Activity » Would you please restate all of the entries exactly, apart from the pictures?

Dataset records »
*** Begin section ***
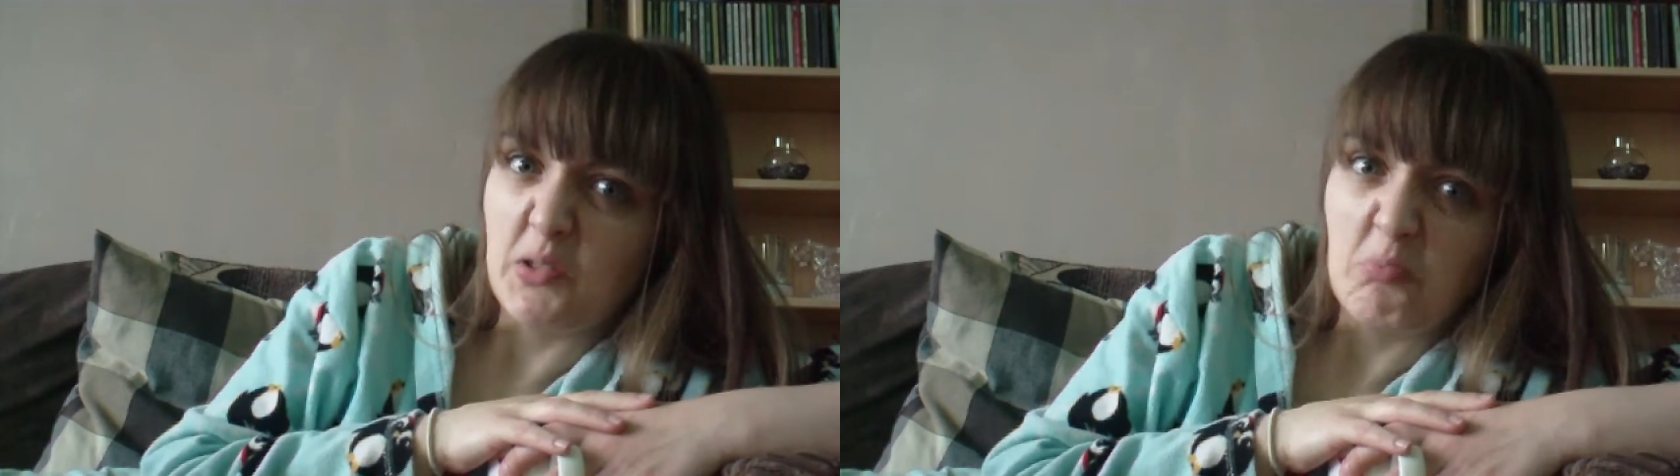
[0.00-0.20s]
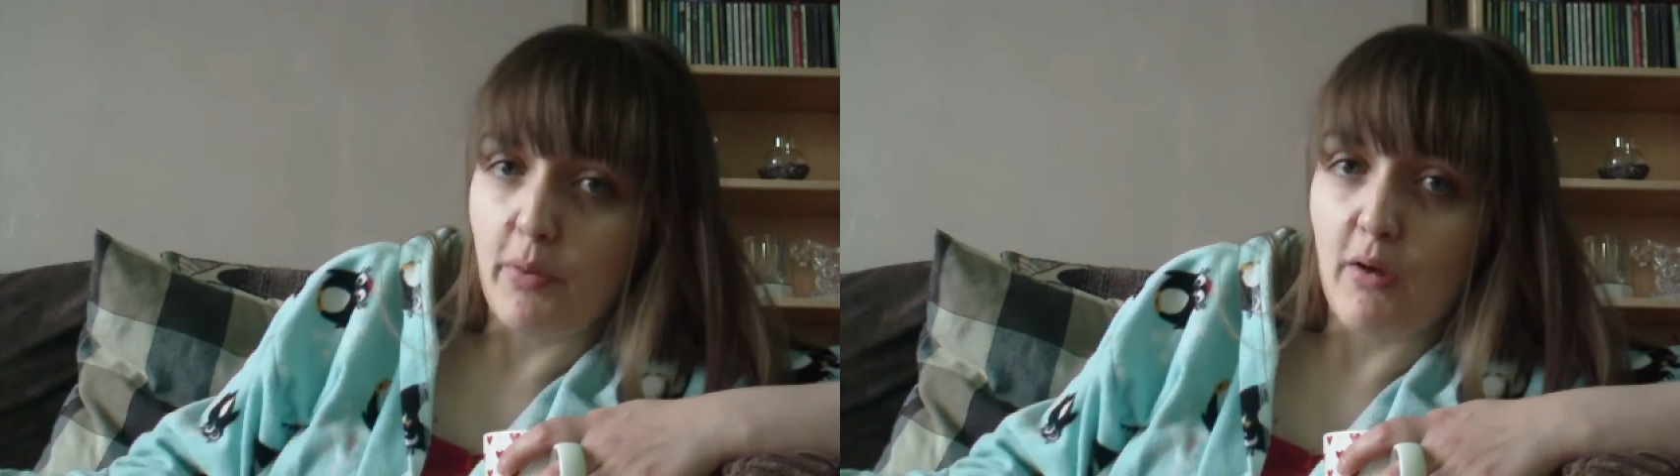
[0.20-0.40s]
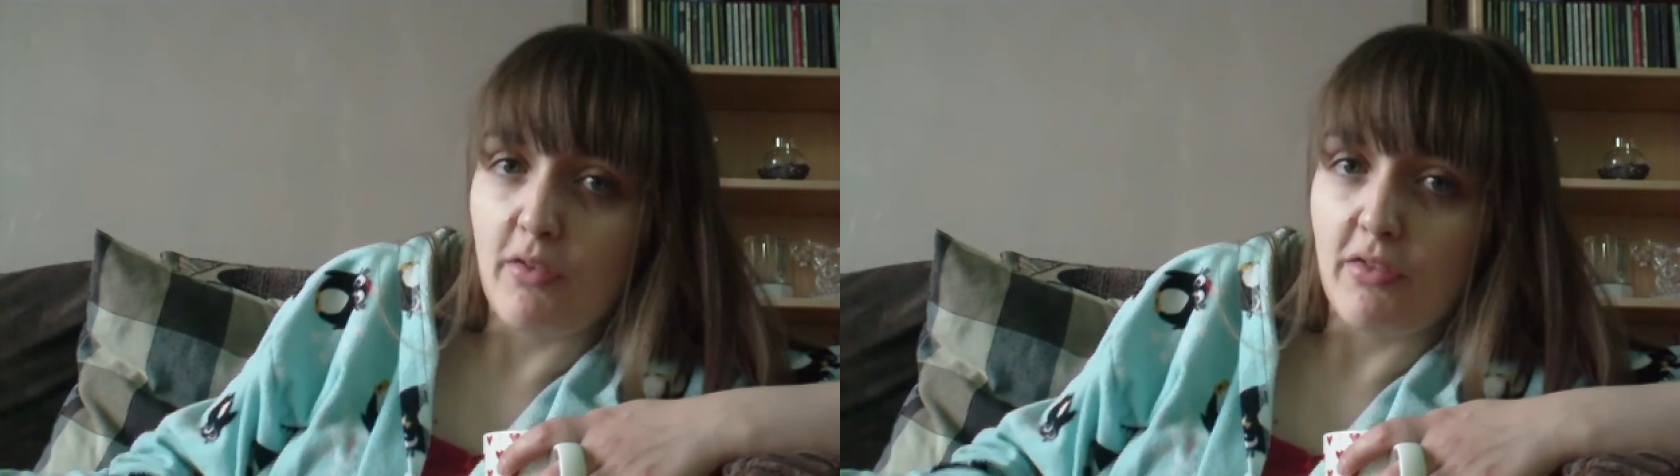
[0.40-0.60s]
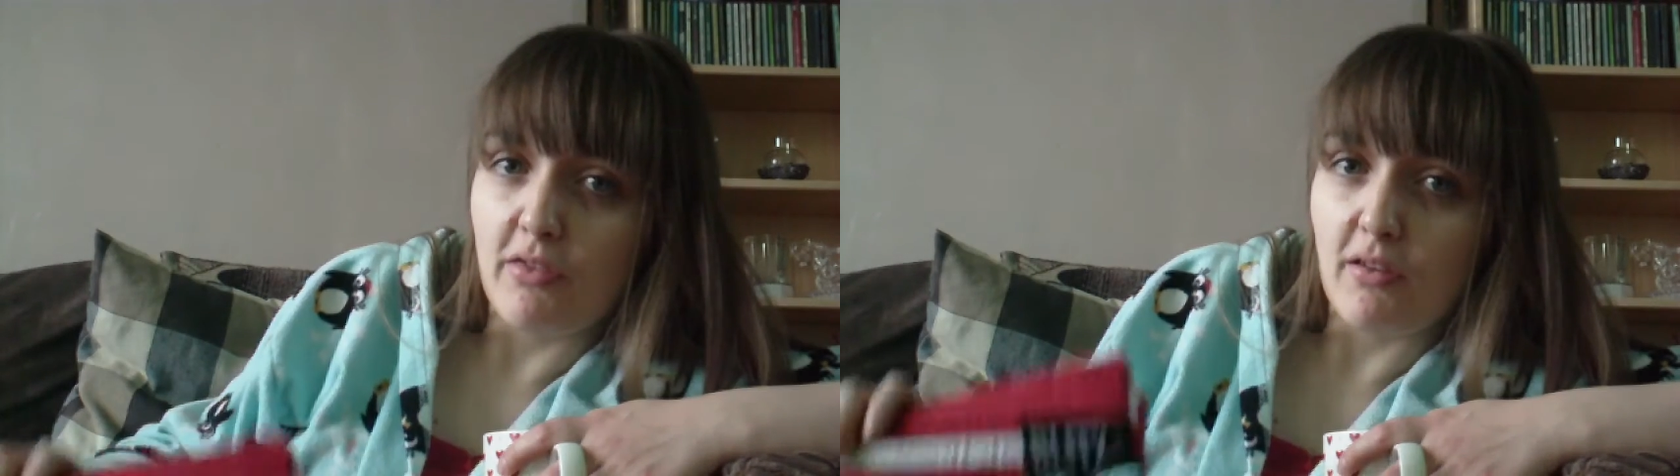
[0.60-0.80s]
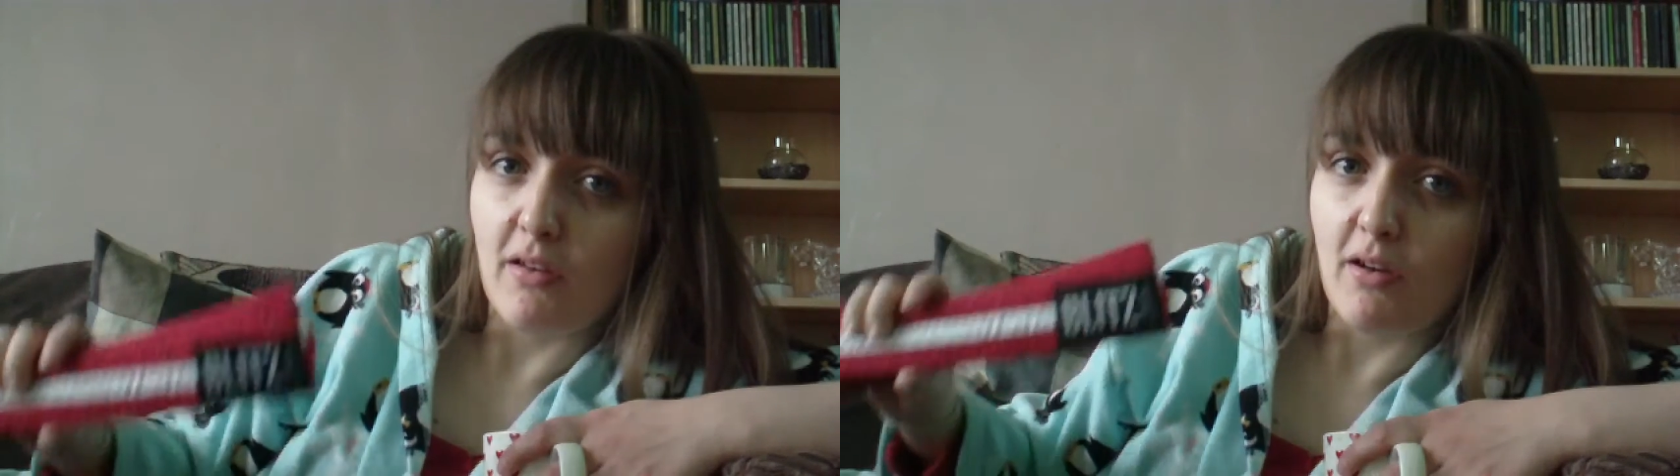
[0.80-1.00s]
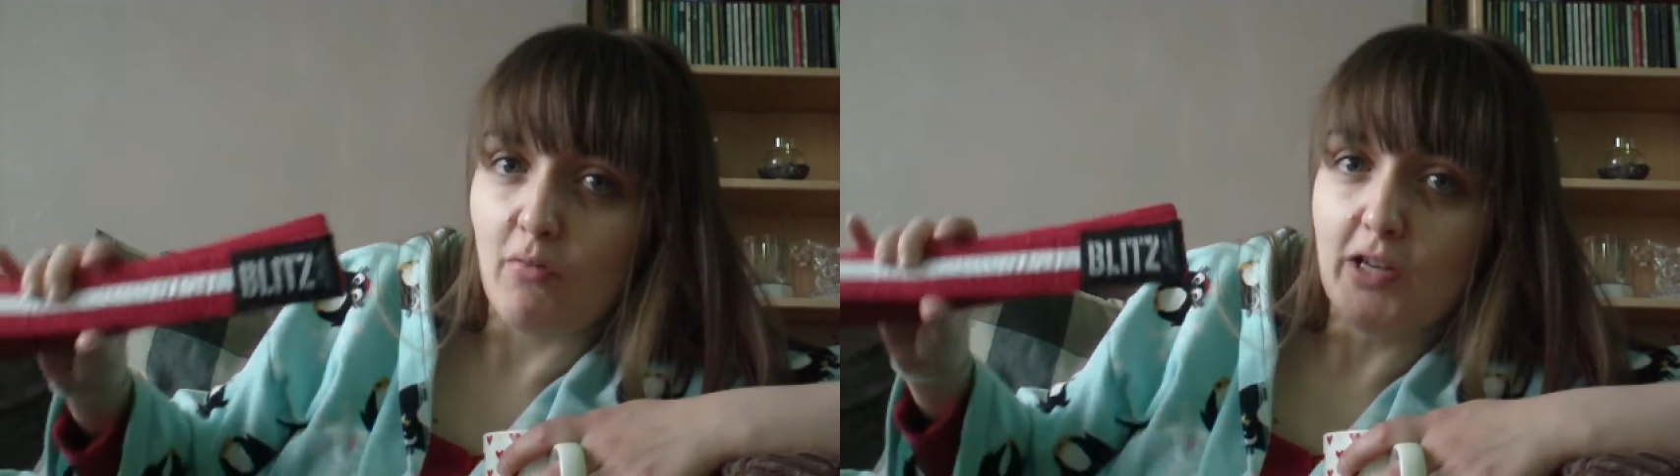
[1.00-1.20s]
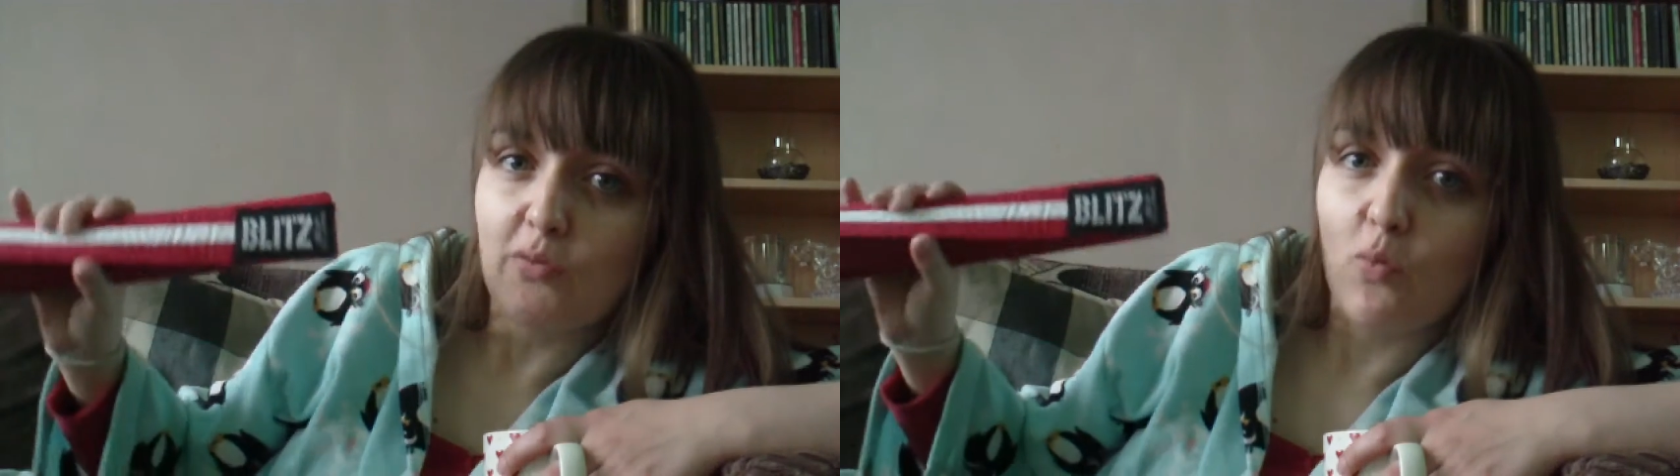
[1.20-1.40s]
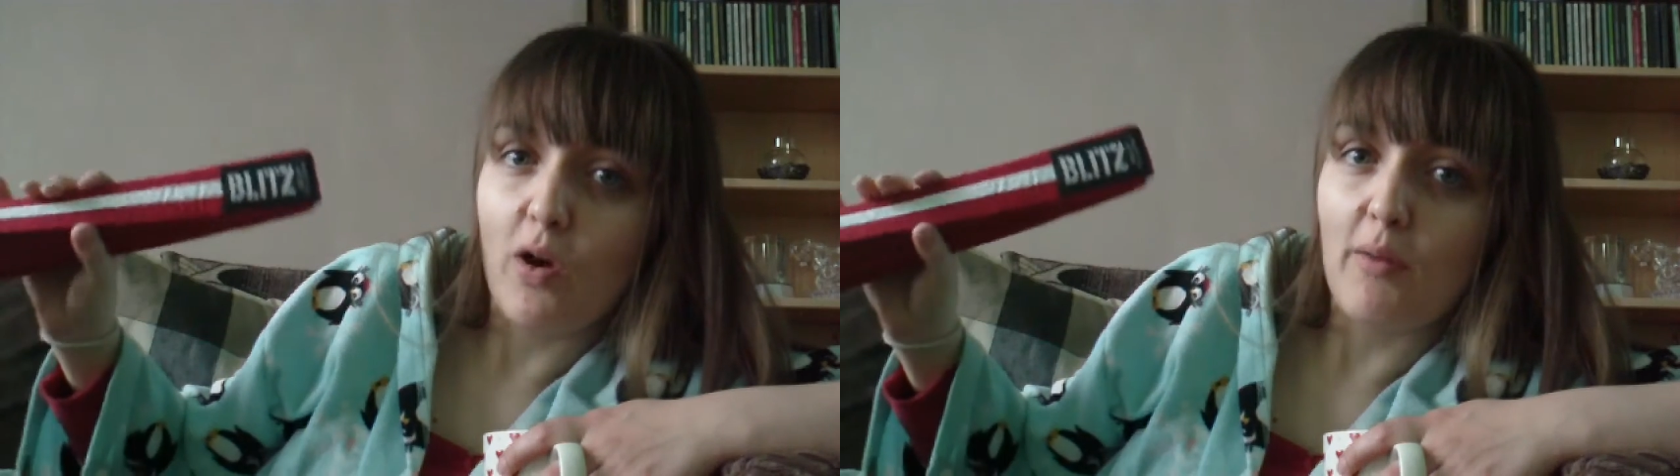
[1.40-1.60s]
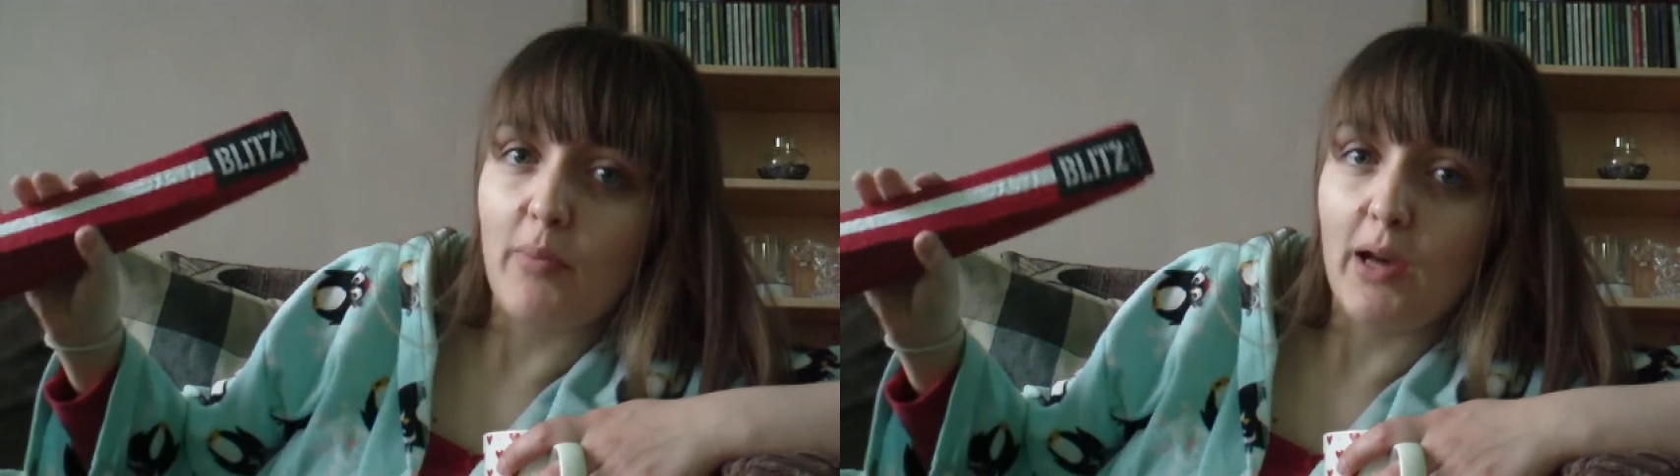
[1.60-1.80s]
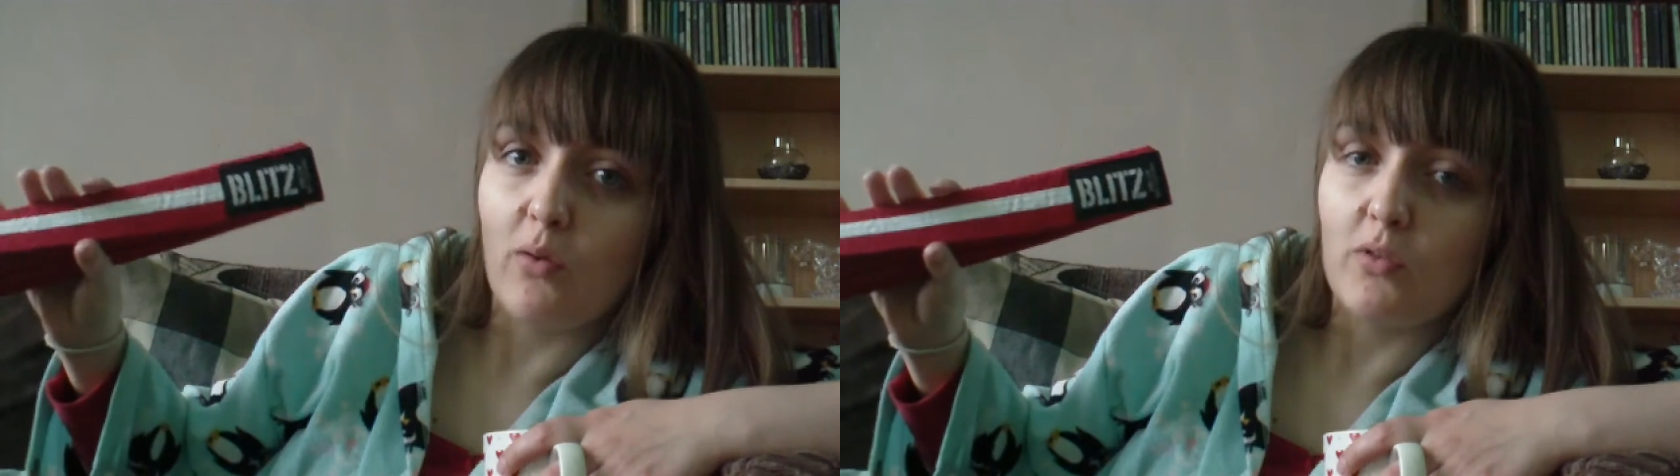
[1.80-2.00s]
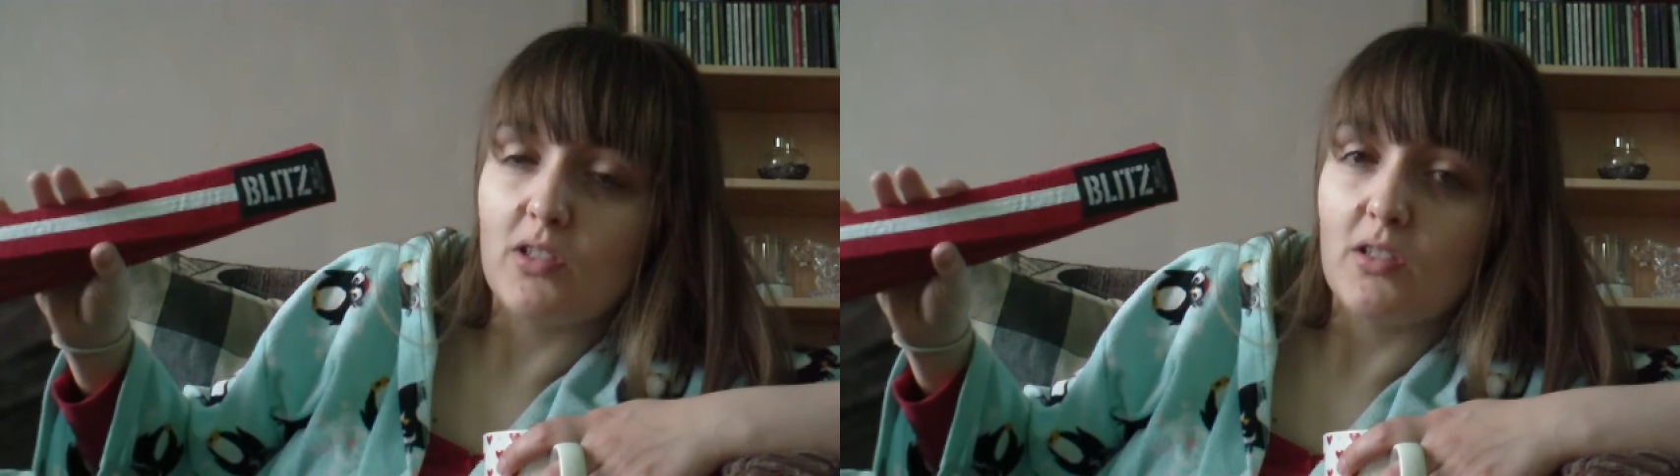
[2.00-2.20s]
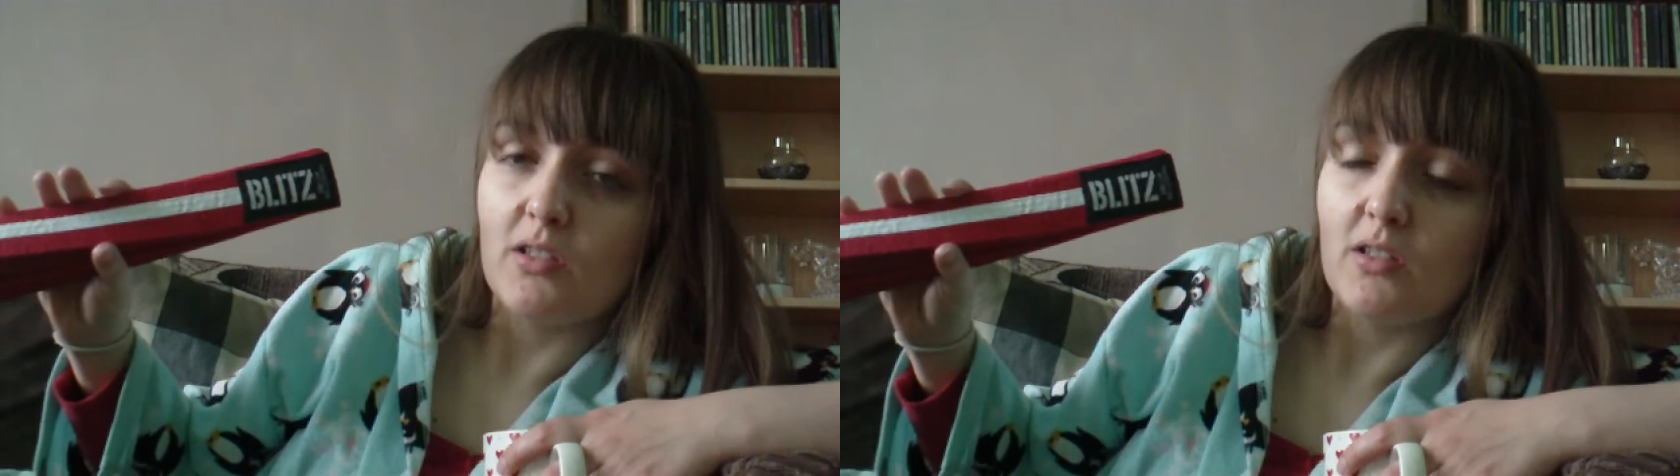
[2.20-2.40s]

Both a red and white belt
*** End section ***
Reply »
[0.00-0.20s]
[0.20-0.40s]
[0.40-0.60s]
[0.60-0.80s]
[0.80-1.00s]
[1.00-1.20s]
[1.20-1.40s]
[1.40-1.60s]
[1.60-1.80s]
[1.80-2.00s]
[2.00-2.20s]
[2.20-2.40s]

Both a red and white belt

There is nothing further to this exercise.